Les Rayons et les Ombres

Les Rayons et les Ombres

France, X. Giannoli, 2026
Note : 4 / 5 – Très Bien

Le nouveau long-métrage de Xavier Giannoli a beau avoir de nombreuses qualités, sa durée de près de trois heures et vingt minutes est le principal écueil sur lequel va buter le potentiel succès du film. En effet, étirer autant en longueur l’histoire de Jean Luchaire et de sa fille n’apporte finalement pas une grande valeur ajoutée au récit. Malgré tout, le sujet est passionnant, les interprètes brillants et la mise en scène impeccable. Le réalisateur nous offre une plongée dans la France collaborationniste comme on ne l’avait jamais vu auparavant.

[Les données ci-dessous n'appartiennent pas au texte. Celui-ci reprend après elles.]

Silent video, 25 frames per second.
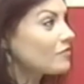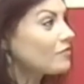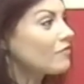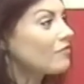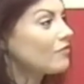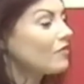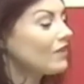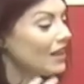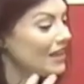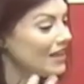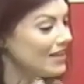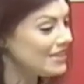
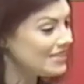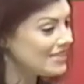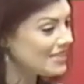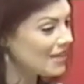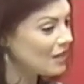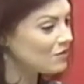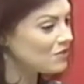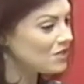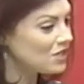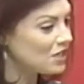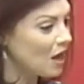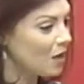Uh-huh. Instead
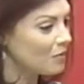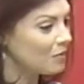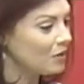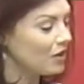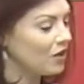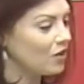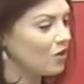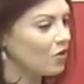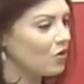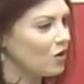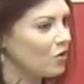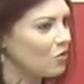of stopping
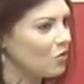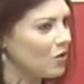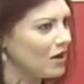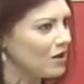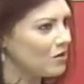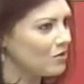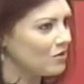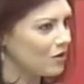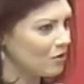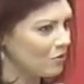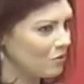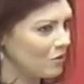and going,
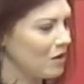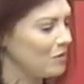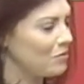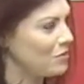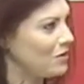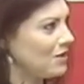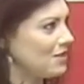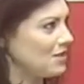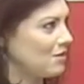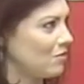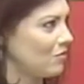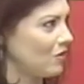wait, there might
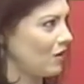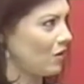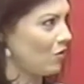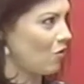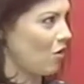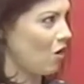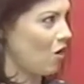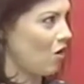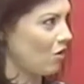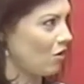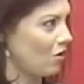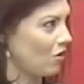be something
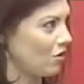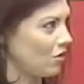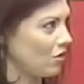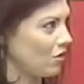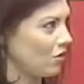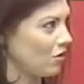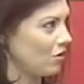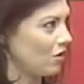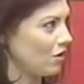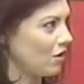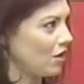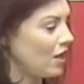wrong.
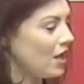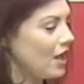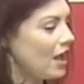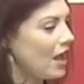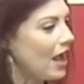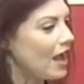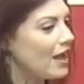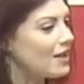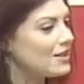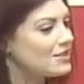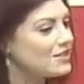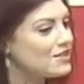
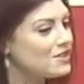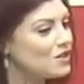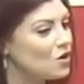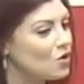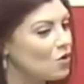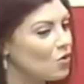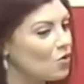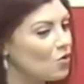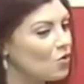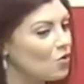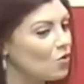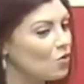And
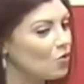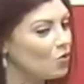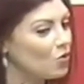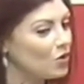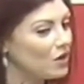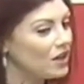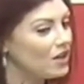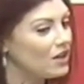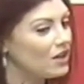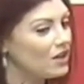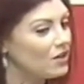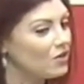so
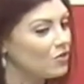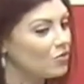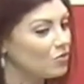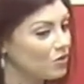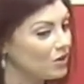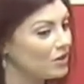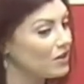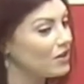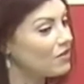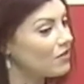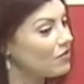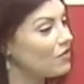we
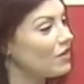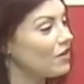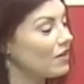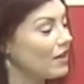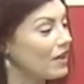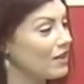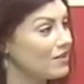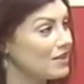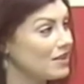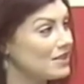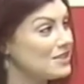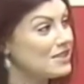really feel
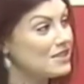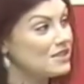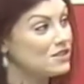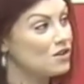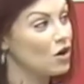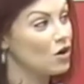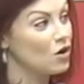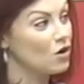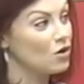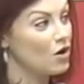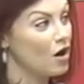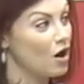like this is
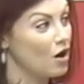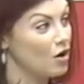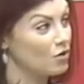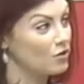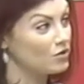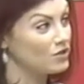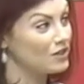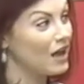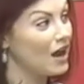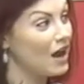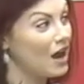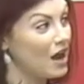our, our
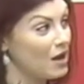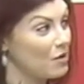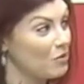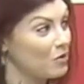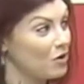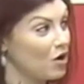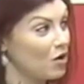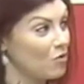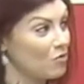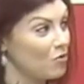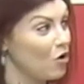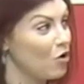time
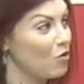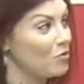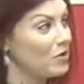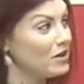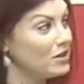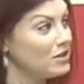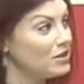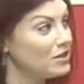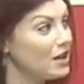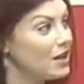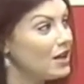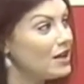and our
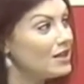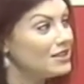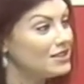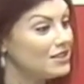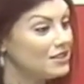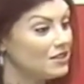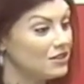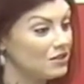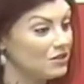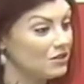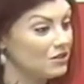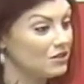moment
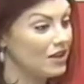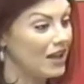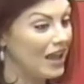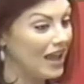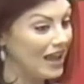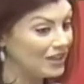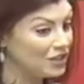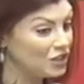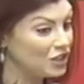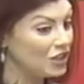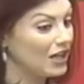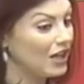to
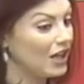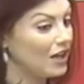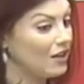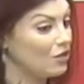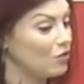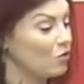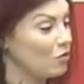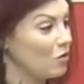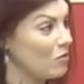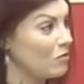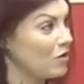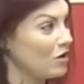educate
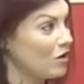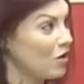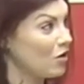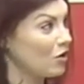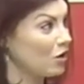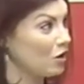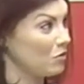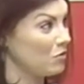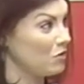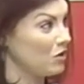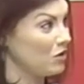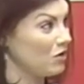the women in our
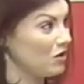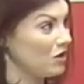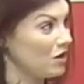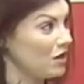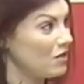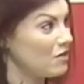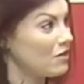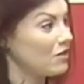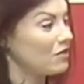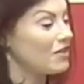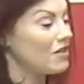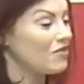community
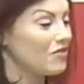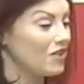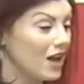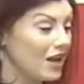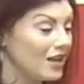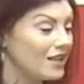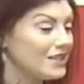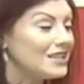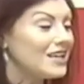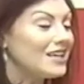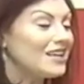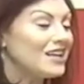that they've got
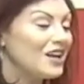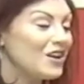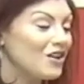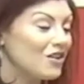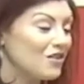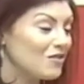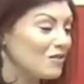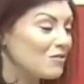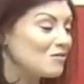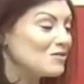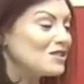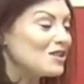to take care
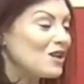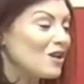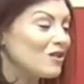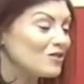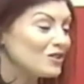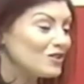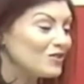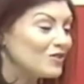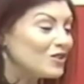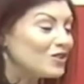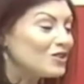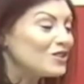of
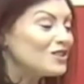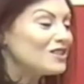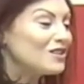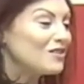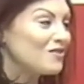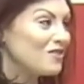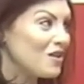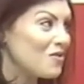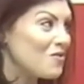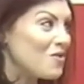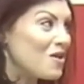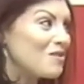themselves first if
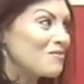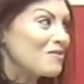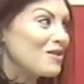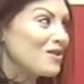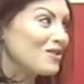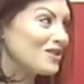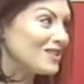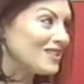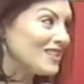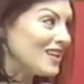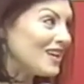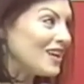they want to be able
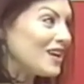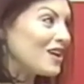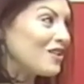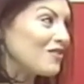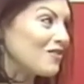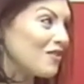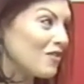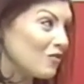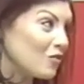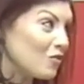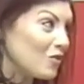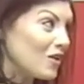to take care of
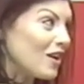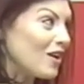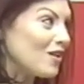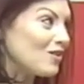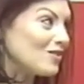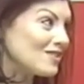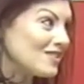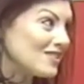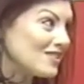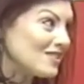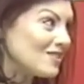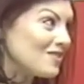everyone
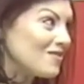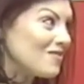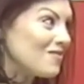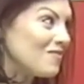else.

Évidemment, cela fait réfléchir et cela met aussi souvent mal à l’aise. En effet, on est parfois amené à se demander si le long-métrage ne prend pas le risque d’une trop grande complaisance avec ce qu’ont été les actes de ce journaliste qui a collaboré avec l’occupant nazi. Le final, dans lequel le formidable Philippe Torreton incarne un procureur, nous offre des réponses à nos interrogations, mais semble s’opposer au reste du récit. La jeune Nastya Golubeva est la révélation du film. Elle semble pourtant très en retenu au début avant que son interprétation parvienne à exprimer toute la complexité de son personnage. Jean Dujardin a lui la délicate mission d’incarner le collabo. Il s’en tire avec les honneurs mais la prestation la plus marquante du long-métrage est à mettre au crédit d’August Diehl. L’acteur allemand incarne l’ambassadeur Otto Abetz avec une éloquence glaçante. Au final, Les Rayons et les Ombres est un film historique d’une indiscutable audace nous offrant le meilleur de ce que le cinéma français est capable de produire.R.M.